Description of the task: Output the entries as they appear, skipping images.

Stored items
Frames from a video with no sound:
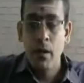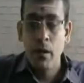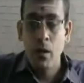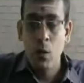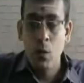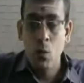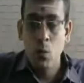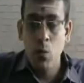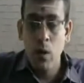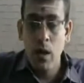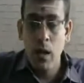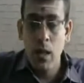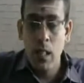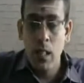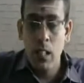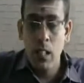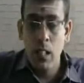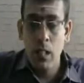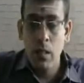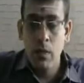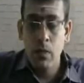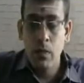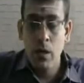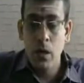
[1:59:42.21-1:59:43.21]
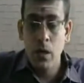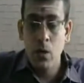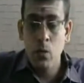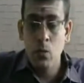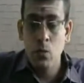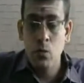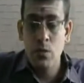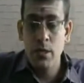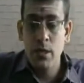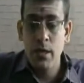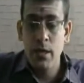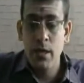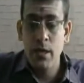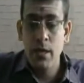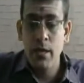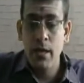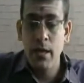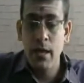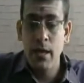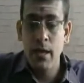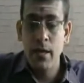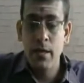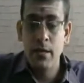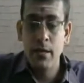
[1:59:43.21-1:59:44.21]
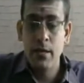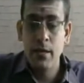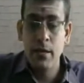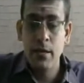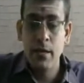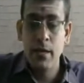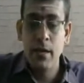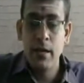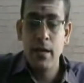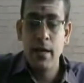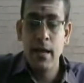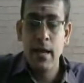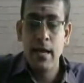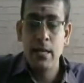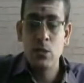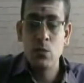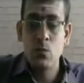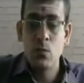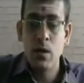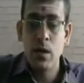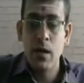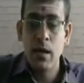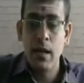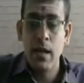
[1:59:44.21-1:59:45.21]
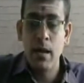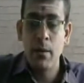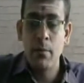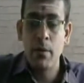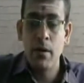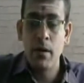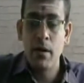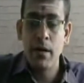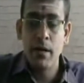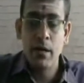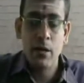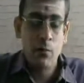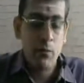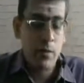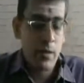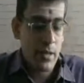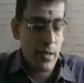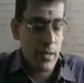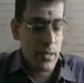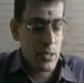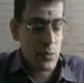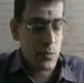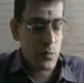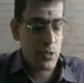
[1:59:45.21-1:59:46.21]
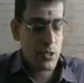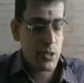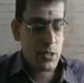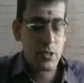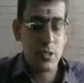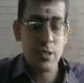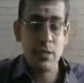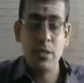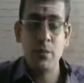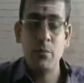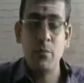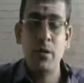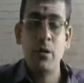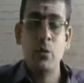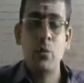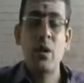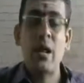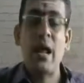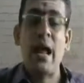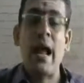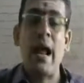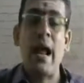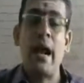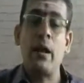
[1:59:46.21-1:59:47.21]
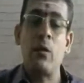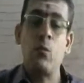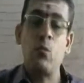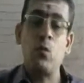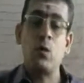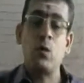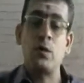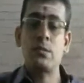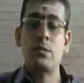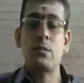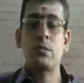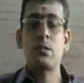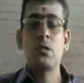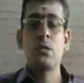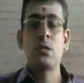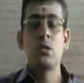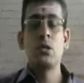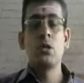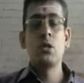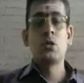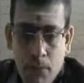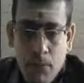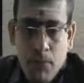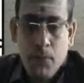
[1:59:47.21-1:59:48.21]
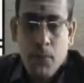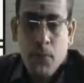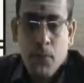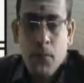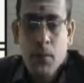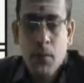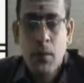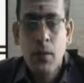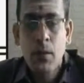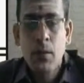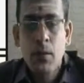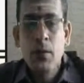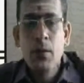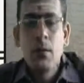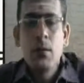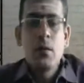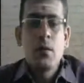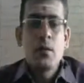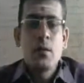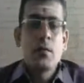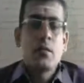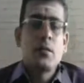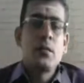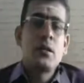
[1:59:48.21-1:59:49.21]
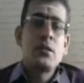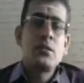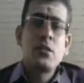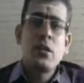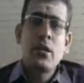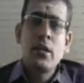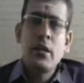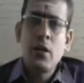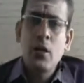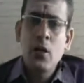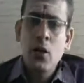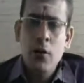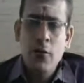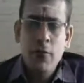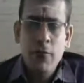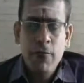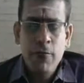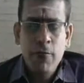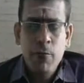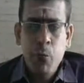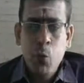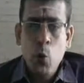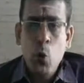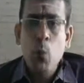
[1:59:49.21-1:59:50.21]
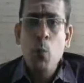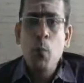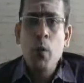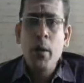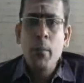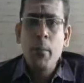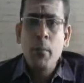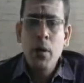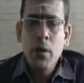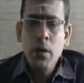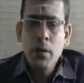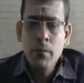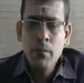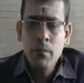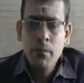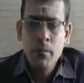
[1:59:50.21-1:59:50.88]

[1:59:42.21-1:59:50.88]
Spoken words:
12,800 as your labor rate variance, which is nothing but your adverse. That's the end of problem number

Solution:
Frames from a video with no sound:
[1:59:42.21-1:59:43.21]
[1:59:43.21-1:59:44.21]
[1:59:44.21-1:59:45.21]
[1:59:45.21-1:59:46.21]
[1:59:46.21-1:59:47.21]
[1:59:47.21-1:59:48.21]
[1:59:48.21-1:59:49.21]
[1:59:49.21-1:59:50.21]
[1:59:50.21-1:59:50.88]

[1:59:42.21-1:59:50.88]
Spoken words:
12,800 as your labor rate variance, which is nothing but your adverse. That's the end of problem number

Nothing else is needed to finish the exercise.